Higher-Level Alternatives to MPI-IO
This roadmap focuses on MPI-IO as a basic API for parallel I/O. But as a middleware layer, MPI-IO is perhaps not your best choice for an API — several higher-level alternatives exist. All build upon MPI-IO as their foundation, so most of the concepts presented in this topic remain relevant. Here are a few options you might want to consider:
- Parallel HDF5 (PHDF5) (PHDF5 CVW Topic)
- NetCDF 4 Parallel (requires Parallel HDF5)
- PnetCDF, for working with files in the NetCDF-1, -2, and -5 formats (PnetCDF CVW Topic)
- ADIOS, the ADaptable IO System from ORNL, Georgia Tech, Rutgers, others (ADIOS CVW Topic)

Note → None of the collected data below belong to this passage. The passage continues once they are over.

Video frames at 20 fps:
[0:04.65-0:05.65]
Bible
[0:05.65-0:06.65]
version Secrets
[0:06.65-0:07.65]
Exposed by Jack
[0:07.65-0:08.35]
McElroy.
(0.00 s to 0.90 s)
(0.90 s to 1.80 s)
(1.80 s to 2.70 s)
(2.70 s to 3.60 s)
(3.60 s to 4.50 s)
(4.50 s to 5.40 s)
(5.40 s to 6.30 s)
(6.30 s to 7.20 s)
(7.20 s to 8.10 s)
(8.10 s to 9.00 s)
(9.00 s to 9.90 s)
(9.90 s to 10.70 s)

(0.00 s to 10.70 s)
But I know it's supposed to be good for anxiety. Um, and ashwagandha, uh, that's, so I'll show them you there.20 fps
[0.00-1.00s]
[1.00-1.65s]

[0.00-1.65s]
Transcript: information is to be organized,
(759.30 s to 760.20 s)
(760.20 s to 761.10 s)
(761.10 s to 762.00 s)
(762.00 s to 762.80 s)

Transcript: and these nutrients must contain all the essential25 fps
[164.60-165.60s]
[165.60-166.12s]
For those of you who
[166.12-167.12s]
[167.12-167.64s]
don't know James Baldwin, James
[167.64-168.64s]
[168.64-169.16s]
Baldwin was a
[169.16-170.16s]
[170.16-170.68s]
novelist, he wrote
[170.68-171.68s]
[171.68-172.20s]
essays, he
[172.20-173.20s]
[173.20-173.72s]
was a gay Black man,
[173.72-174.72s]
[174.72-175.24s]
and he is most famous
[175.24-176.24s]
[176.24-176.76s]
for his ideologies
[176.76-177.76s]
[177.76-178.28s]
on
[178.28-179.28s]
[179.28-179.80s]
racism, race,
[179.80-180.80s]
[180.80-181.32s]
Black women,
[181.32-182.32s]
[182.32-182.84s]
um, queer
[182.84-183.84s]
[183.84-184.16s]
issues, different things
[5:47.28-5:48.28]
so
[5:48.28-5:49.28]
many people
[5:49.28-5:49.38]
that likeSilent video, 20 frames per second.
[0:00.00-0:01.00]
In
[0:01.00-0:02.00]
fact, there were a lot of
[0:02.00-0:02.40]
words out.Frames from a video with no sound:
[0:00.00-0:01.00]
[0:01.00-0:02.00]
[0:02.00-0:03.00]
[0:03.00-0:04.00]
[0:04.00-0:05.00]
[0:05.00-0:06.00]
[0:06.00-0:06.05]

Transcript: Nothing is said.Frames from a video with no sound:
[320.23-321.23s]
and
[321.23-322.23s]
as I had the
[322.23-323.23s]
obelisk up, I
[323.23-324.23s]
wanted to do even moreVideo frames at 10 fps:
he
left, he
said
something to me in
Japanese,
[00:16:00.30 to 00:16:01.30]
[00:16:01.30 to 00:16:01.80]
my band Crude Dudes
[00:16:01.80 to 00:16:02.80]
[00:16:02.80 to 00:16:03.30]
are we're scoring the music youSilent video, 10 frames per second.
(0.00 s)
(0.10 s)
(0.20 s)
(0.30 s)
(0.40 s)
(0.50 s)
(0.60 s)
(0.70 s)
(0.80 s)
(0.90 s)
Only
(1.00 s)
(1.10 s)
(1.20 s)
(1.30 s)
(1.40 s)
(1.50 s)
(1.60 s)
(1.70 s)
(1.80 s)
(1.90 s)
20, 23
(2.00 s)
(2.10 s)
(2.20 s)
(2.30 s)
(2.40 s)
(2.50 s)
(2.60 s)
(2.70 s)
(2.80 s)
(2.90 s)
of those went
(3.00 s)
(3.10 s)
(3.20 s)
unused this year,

HDF5 and NetCDF refer to well-known file formats for storing numerical data in self-describing fashion. Historically, libraries already existed to do I/O to files in these specialized formats, so the software was extended to add parallel I/O capabilities. If you'd like to experiment with example codes that illustrate how you might use parallel HDF5 or PnetCDF in a C/C++, Fortran, or Python application, please refer to the Cornell Virtual Workshop roadmap Parallel I/O Libraries.
Note that TACC typically provides environment modules for most of the above: phdf5
, parallel-netcdf
, and pnetcdf
.
With regard to ADIOS2, here are some features that may make it an interesting choice for your application:
- Was created collaboratively with several major HPC simulation groups
- Offers scalable I/O on files up to petabytes in size
- Favors transferring groups of variables asynchronously ("streaming-oriented")
- Has Fortran, C, C++, and Python bindings
- Resembles standard POSIX routines for doing file I/O, after initial configuration
- Supports HDF5 as well as the custom BP (binary packed) format
- Can output visualization formats including VTK and BP (recognized by ParaView)
Learn more about ADIOS in the Parallel I/O Libraries roadmap.
Based on your application's needs, you may choose to take advantage of one of these higher-level approaches to doing parallel I/O, if you prefer to avoid the details involved with MPI-IO. Even if you use a high-level approach, it is worth understanding how MPI-IO solves the challenges inherent in parallel I/O because any solution you choose must overcome the same challenges.